Field’s campaign argued that he was “the proper candidate of the party whose life-giving principle is that of local self-government.”

Is local self-government bad? Or:

When Illinois enacted a law forbidding this price gouging, however, Field responded with an angry dissenting opinion labeling this law “a “bold assertion of absolute power by the State to control at its discretion the property and business of the citizen.”

Which…it wasn’t? Finally, the coup de grace:

Years later, after Congress enacted a modest income tax on upper-income earners, Field complained that it was an “assault upon capital” which “will be but the stepping-stone to others, larger and more sweeping, till our political contests will become a war of the poor against the rich; a war constantly growing in intensity and bitterness.”

And…he was subsequently proven wrong?

Meh, not really. And interestingly, the author doesn’t even attempt to make that case, apparently believing that merely to cite these ‘damning’ quotes suffices to refute them.

This might also place his choice for the #5 worst Supreme Court Justice in some perspective.



Judging Mozeeya
March 10, 2015, 7:06 am
Filed under: Uncategorized

Gene Callahan explains why, in the case of hacker disapproval of Mozilla’s treatment of Brendan Eich, it’s incoherent to ‘use a universal ban on “judgmentalism” to judge those who violate it’. He’s correct. Someone who cites a supposed ‘hacker culture’ that requires ‘you are to be judged by the quality of your work alone’ can’t then consistently judge Mozilla on this non-quality-of-work basis.

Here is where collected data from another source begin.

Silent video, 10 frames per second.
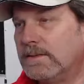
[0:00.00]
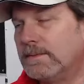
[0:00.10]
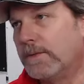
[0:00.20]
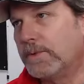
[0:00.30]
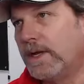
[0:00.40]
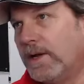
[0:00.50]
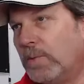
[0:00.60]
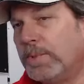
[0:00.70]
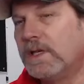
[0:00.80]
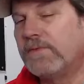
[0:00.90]
It would
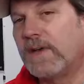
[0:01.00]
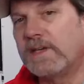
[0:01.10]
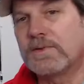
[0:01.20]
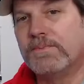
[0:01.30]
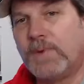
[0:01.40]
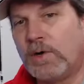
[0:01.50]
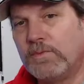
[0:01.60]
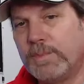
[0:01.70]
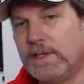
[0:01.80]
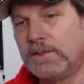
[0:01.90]
help me if I had some
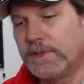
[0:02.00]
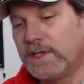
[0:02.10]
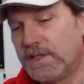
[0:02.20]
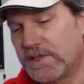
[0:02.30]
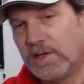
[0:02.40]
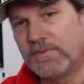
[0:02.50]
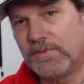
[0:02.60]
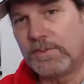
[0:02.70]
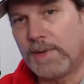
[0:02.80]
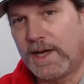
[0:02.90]
volt meter readings off of
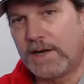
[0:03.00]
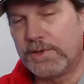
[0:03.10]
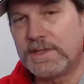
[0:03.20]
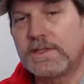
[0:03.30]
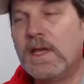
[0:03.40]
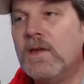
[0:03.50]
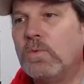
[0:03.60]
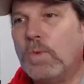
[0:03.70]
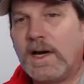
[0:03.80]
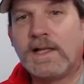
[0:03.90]
your batteries
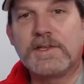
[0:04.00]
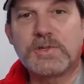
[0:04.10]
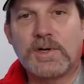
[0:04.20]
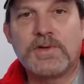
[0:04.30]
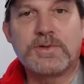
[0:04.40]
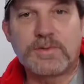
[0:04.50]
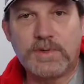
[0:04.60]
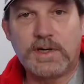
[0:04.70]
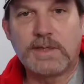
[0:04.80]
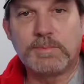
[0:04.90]
while the charger's
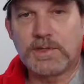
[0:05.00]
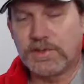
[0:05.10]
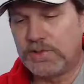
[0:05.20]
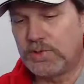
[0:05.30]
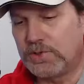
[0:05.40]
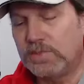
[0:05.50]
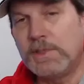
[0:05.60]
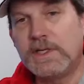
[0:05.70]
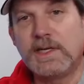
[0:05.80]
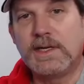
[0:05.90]
running, because you should
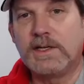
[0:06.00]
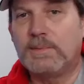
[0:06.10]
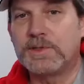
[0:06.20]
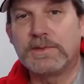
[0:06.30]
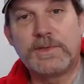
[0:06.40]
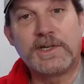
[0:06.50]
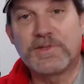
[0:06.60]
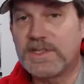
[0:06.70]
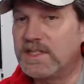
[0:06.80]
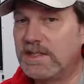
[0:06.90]
be getting up to around
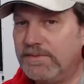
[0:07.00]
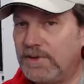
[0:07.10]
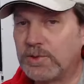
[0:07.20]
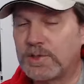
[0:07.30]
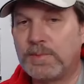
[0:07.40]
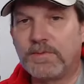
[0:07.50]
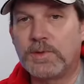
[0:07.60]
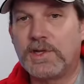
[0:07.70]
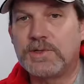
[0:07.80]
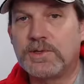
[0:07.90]
60 volts before
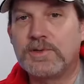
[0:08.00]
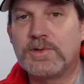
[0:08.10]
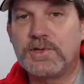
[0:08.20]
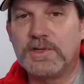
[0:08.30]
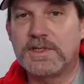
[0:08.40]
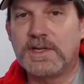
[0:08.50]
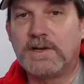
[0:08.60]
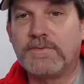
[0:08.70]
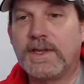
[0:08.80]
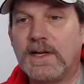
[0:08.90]
that charger shuts
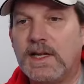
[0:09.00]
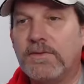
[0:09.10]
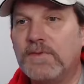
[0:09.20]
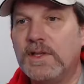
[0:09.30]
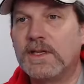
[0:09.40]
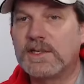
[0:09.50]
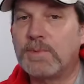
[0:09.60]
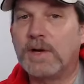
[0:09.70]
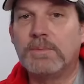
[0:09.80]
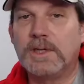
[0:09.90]
off. And I have a feeling it's
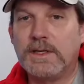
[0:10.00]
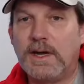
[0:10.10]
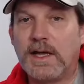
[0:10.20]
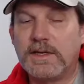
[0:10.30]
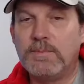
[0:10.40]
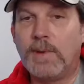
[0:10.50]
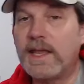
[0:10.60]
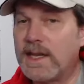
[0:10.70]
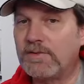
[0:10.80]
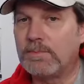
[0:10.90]
probably not. You
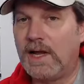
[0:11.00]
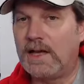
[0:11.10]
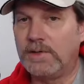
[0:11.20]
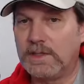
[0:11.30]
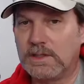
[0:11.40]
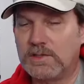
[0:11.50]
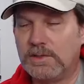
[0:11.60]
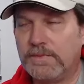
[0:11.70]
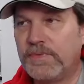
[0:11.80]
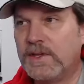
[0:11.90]
might have a battery
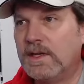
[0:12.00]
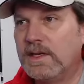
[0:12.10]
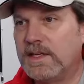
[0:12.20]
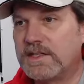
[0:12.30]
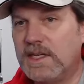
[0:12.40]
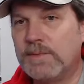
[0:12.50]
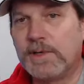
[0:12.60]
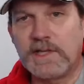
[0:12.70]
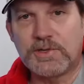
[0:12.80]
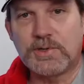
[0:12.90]
issue that's keeping
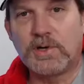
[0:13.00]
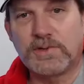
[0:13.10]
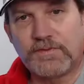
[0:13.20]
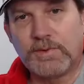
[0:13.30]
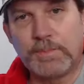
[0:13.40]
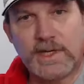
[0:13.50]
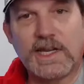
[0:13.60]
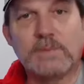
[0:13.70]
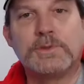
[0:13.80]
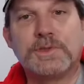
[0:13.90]
that charger from being
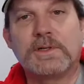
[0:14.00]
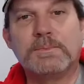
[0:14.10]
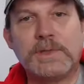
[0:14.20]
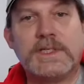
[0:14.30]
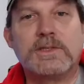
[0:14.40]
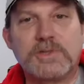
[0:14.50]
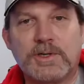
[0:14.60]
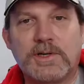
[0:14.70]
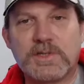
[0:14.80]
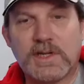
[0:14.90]
able to complete the
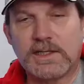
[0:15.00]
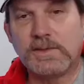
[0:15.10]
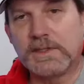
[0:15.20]
charge cycle.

Fortunately I’m not part of any ‘hacker culture’ nor do I believe in a ‘universal ban on judgmentalism’. I’m just a consumer free to make up my mind regarding which free-thing-providing companies to patronize with my hard-earned-nothing, and thus free to judge those companies on whatever basis I want. No inconsistency.

In the case of Mozilla, what that means of course is that when this Brandan Eich thing happened I vowed in disgust never to touch a Mozilla product again (side note: for obvious cultural-sensitivity reasons I prefer to pronounce Mozilla so as to rhyme with ‘tortilla’). Now, I forgot about that ‘vow’ in a day or two, of course, but I think I’d made my point. They heard me. Oh, they heard me.